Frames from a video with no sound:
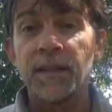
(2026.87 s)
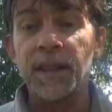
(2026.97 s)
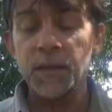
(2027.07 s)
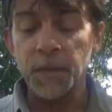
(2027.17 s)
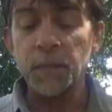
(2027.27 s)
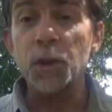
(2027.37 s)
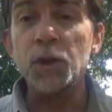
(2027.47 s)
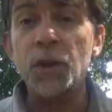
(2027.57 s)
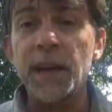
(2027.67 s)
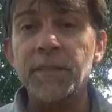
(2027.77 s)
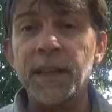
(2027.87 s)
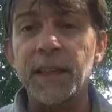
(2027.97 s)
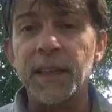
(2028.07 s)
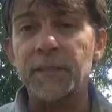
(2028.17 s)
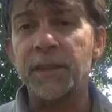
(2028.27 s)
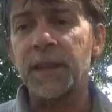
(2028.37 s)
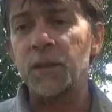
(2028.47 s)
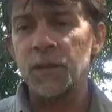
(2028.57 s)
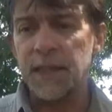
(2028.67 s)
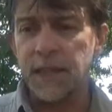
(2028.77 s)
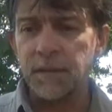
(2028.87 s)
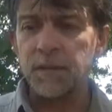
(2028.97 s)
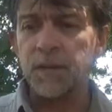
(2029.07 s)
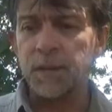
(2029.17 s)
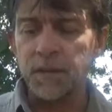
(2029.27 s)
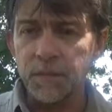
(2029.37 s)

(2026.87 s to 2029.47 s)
That's my bushcrafting knife. I use that to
★ ★ ★ ★
▶ _WHAT TO DO_: Output everything in the material exactly. Pictures stay out of it.

▶ _EXERCISE ANSWER_:
Frames from a video with no sound:
(2026.87 s)
(2026.97 s)
(2027.07 s)
(2027.17 s)
(2027.27 s)
(2027.37 s)
(2027.47 s)
(2027.57 s)
(2027.67 s)
(2027.77 s)
(2027.87 s)
(2027.97 s)
(2028.07 s)
(2028.17 s)
(2028.27 s)
(2028.37 s)
(2028.47 s)
(2028.57 s)
(2028.67 s)
(2028.77 s)
(2028.87 s)
(2028.97 s)
(2029.07 s)
(2029.17 s)
(2029.27 s)
(2029.37 s)

(2026.87 s to 2029.47 s)
That's my bushcrafting knife. I use that to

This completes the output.